WHAT IS REQUIRED:
Repeat each entry exactly; omit all pictures.

(Stored dataset items)
▼
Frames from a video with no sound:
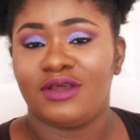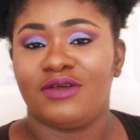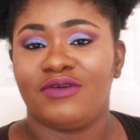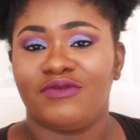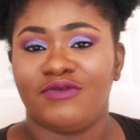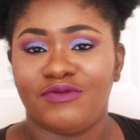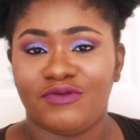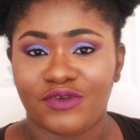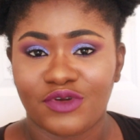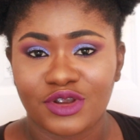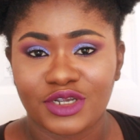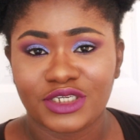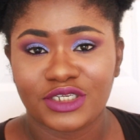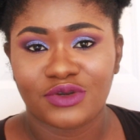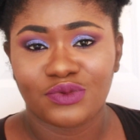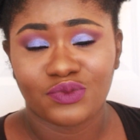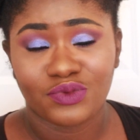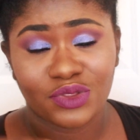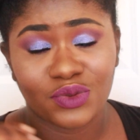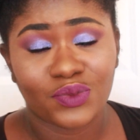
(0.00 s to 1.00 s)

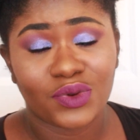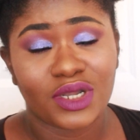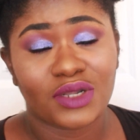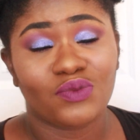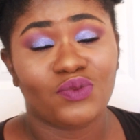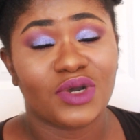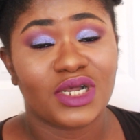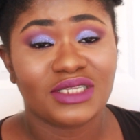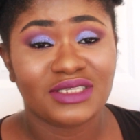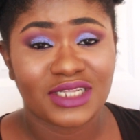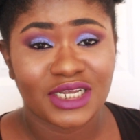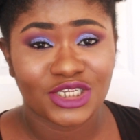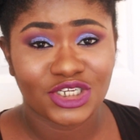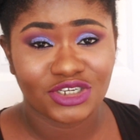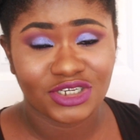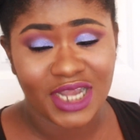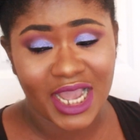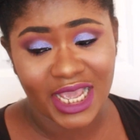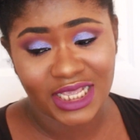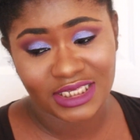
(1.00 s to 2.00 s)
version, the ones that
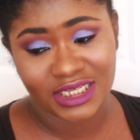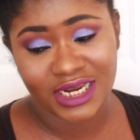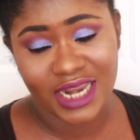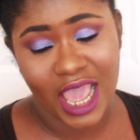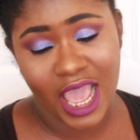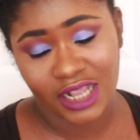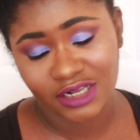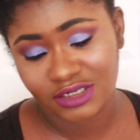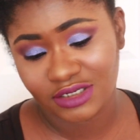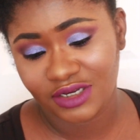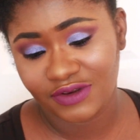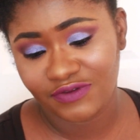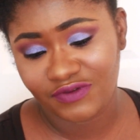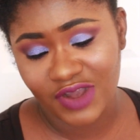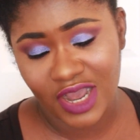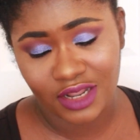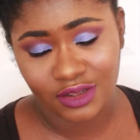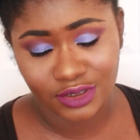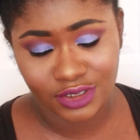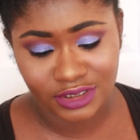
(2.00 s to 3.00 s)
you guys can actually
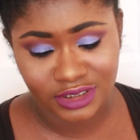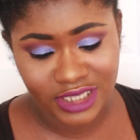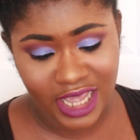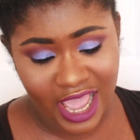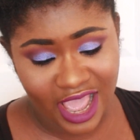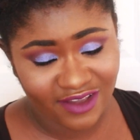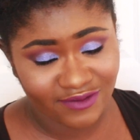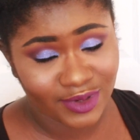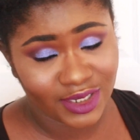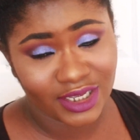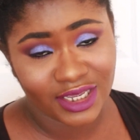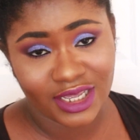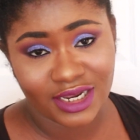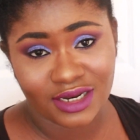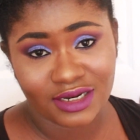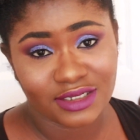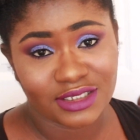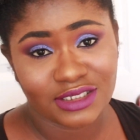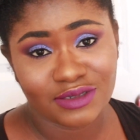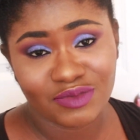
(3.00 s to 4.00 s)
follow, because I have been
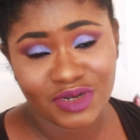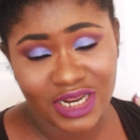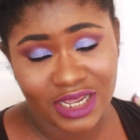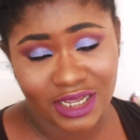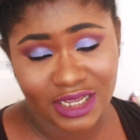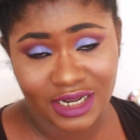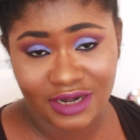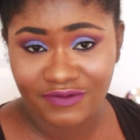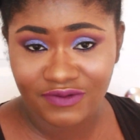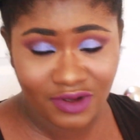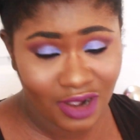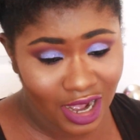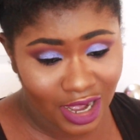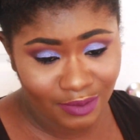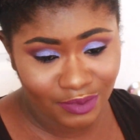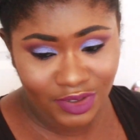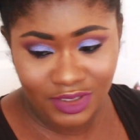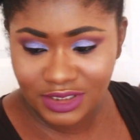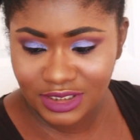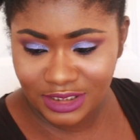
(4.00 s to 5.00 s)
getting some negative
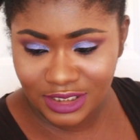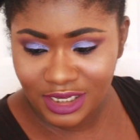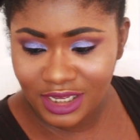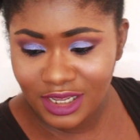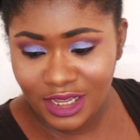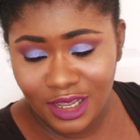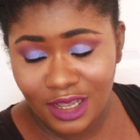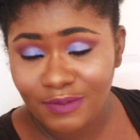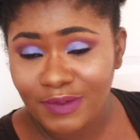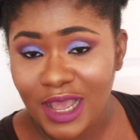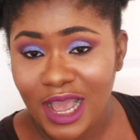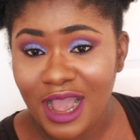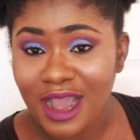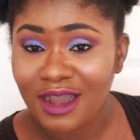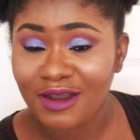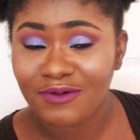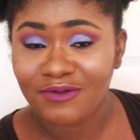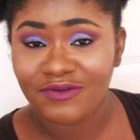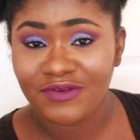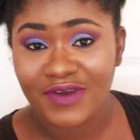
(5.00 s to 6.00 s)
comments about
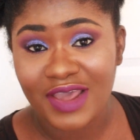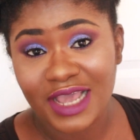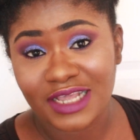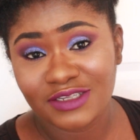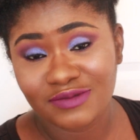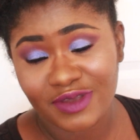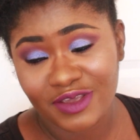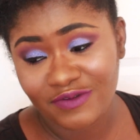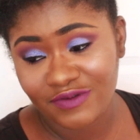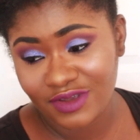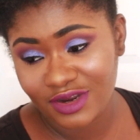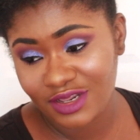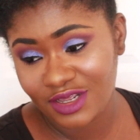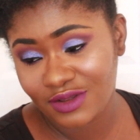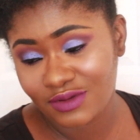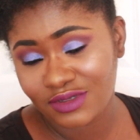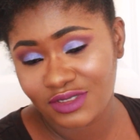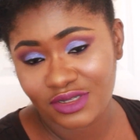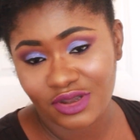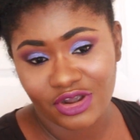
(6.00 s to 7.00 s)
how fast my
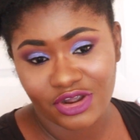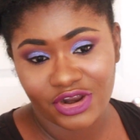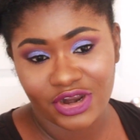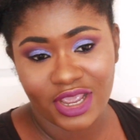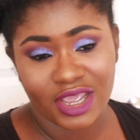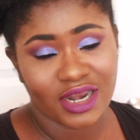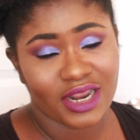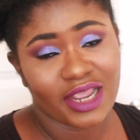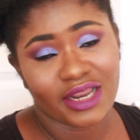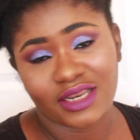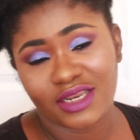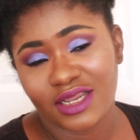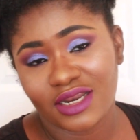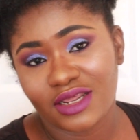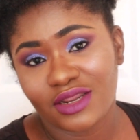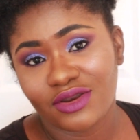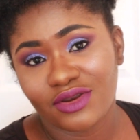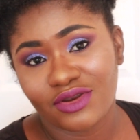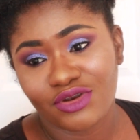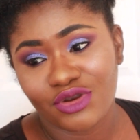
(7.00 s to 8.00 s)
videos are, and I
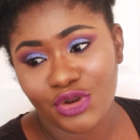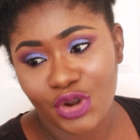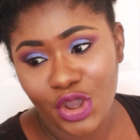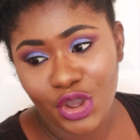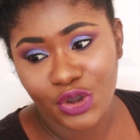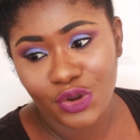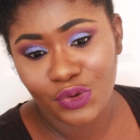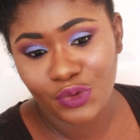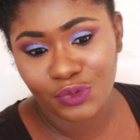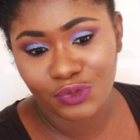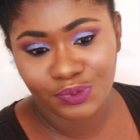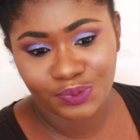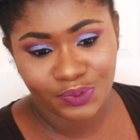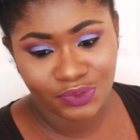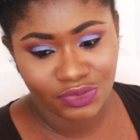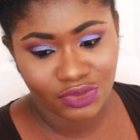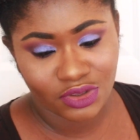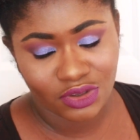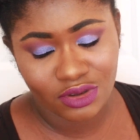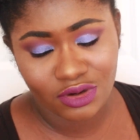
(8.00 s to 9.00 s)
didn't know,
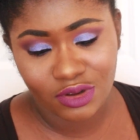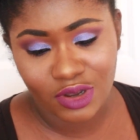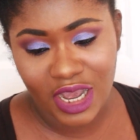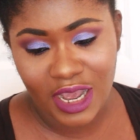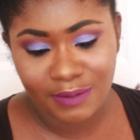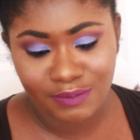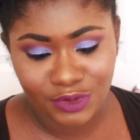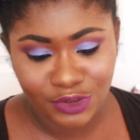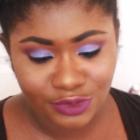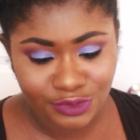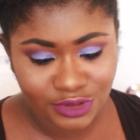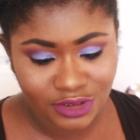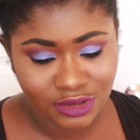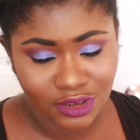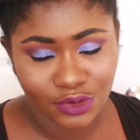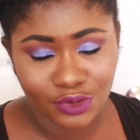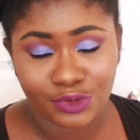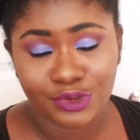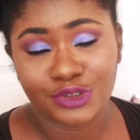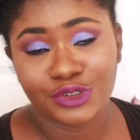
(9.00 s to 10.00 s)
I'm new to
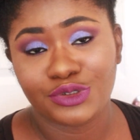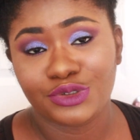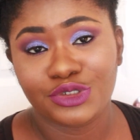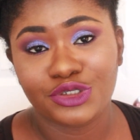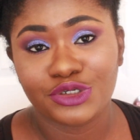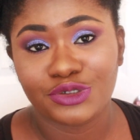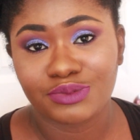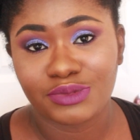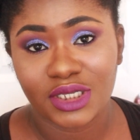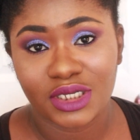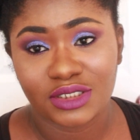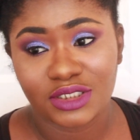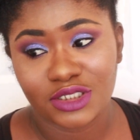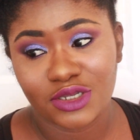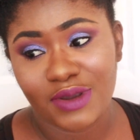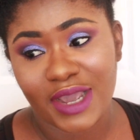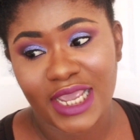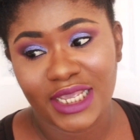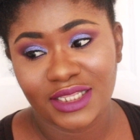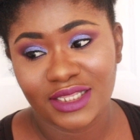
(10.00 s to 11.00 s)
the whole YouTube thing,
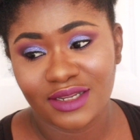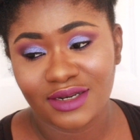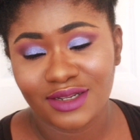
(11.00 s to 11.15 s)
so I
▲
EXERCISE RESULT:
Frames from a video with no sound:
(0.00 s to 1.00 s)

(1.00 s to 2.00 s)
version, the ones that
(2.00 s to 3.00 s)
you guys can actually
(3.00 s to 4.00 s)
follow, because I have been
(4.00 s to 5.00 s)
getting some negative
(5.00 s to 6.00 s)
comments about
(6.00 s to 7.00 s)
how fast my
(7.00 s to 8.00 s)
videos are, and I
(8.00 s to 9.00 s)
didn't know,
(9.00 s to 10.00 s)
I'm new to
(10.00 s to 11.00 s)
the whole YouTube thing,
(11.00 s to 11.15 s)
so I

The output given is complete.